Smuggler Tries Importing Unidentified Spiders
Smuggler Tries Importing Unidentified Spiders
You may have already heard about those rare occasions when excited consumers open up their new play stations only to find dead spiders inside of the console. A recent incident at a Mexican airport tells a similar story, only this time the spiders were physically placed within video-game cartridges. Customs officials found seventy three spiders stuffed into bootlegged video-game cartridges.
The seventy three spiders were found in ten Famicom game cartridges, and they were destined for an address in Baltimore. The species that the spiders belong to is currently unknown, which may indicate that these spiders were being smuggled as valuable specimens that a wealthy collector would find interesting.

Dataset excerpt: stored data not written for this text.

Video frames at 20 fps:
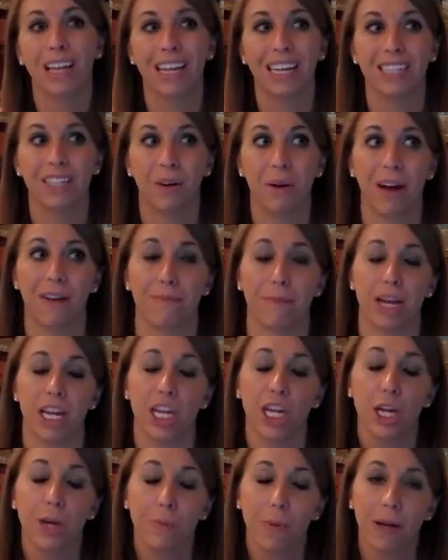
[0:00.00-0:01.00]
I don't have my
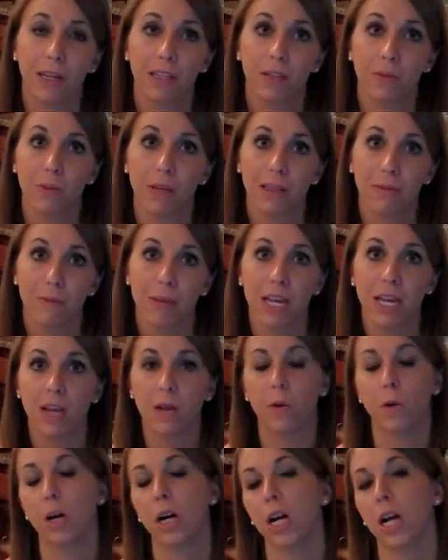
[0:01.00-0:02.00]
coupons with me,
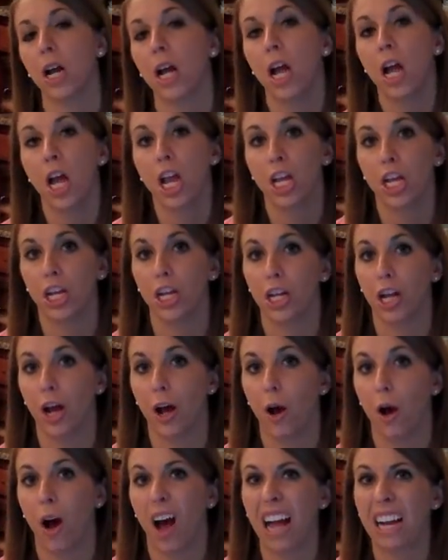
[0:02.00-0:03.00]
or, you
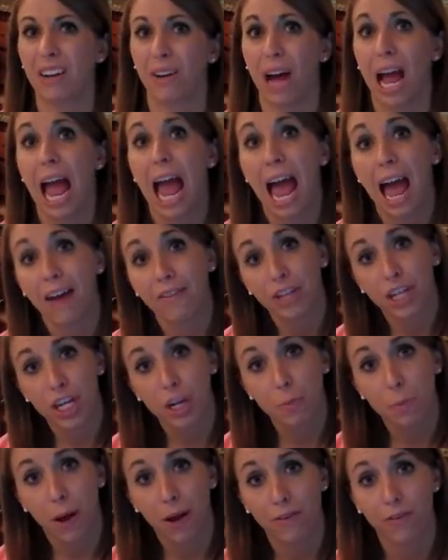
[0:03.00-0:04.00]
know, I don't have a
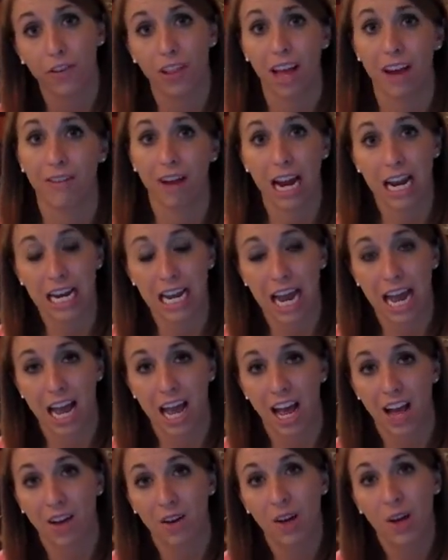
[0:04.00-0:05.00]
coupon for that right
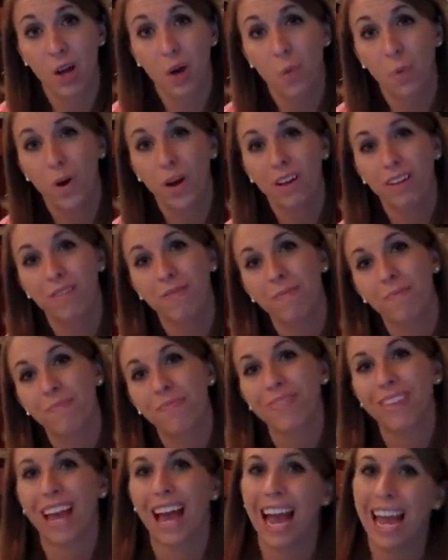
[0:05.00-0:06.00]
now. Well,
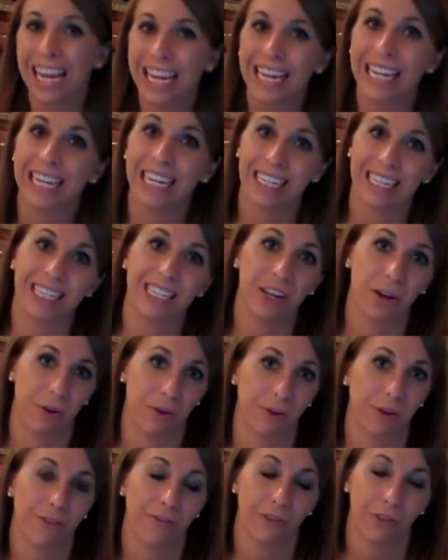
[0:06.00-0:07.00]
I can get
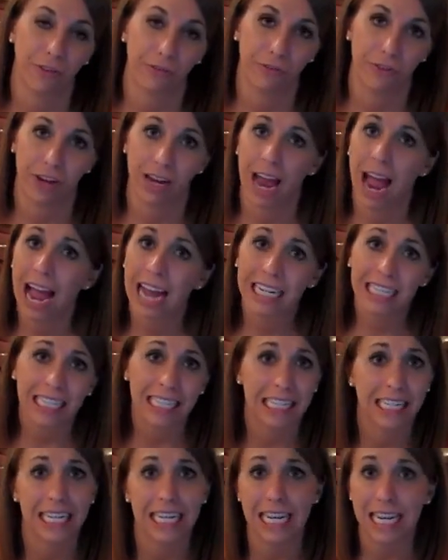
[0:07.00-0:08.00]
deodorant for free. I
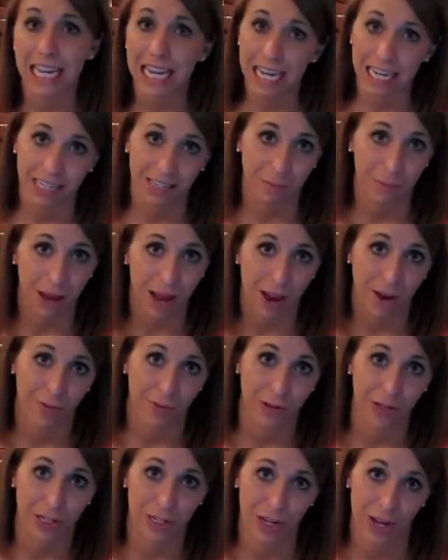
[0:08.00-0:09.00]
didn't need to buy it
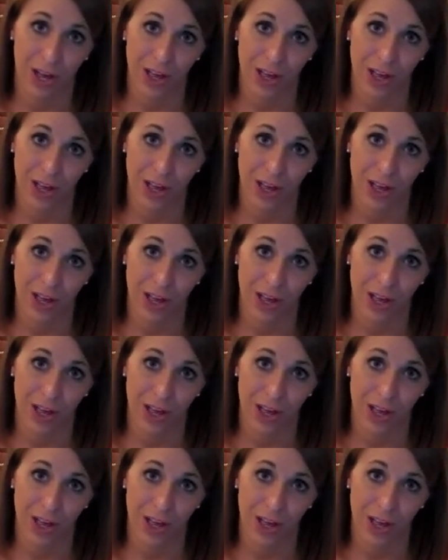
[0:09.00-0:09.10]
for $1.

The spiders were intercepted by Mexican customs officials at the Guadalajara International Airport. The package was “creepy” looking, so the authorities opened the suspicious package and found more than seventy spiders scuttling about within thin plastic tubes. These tubes were hidden within the video-game cartridges, which were bootlegged, so somebody was breaking a lot of laws here.
When moving animals across international borders the proper documentation describing the animals must be presented to authorities. Failure to properly document animals while crossing into another country is a serious offense since disease or even full blown epidemics could occur as a result of animal-borne disease.
In a similar case from a few years ago, a German man spent six months in jail for smuggling over one hundred tarantulas into the United States by mail. Also, cockroaches have been known to appear within people’s video-game consoles without explanation. These situations are rare and are due to storage areas that are highly populated with spiders.
No suspecs in this recent crime have been reported yet, but it is likely that someone living in Baltimore will be getting a court summons soon.
Have you ever found a spider, or several, within a product that you purchased?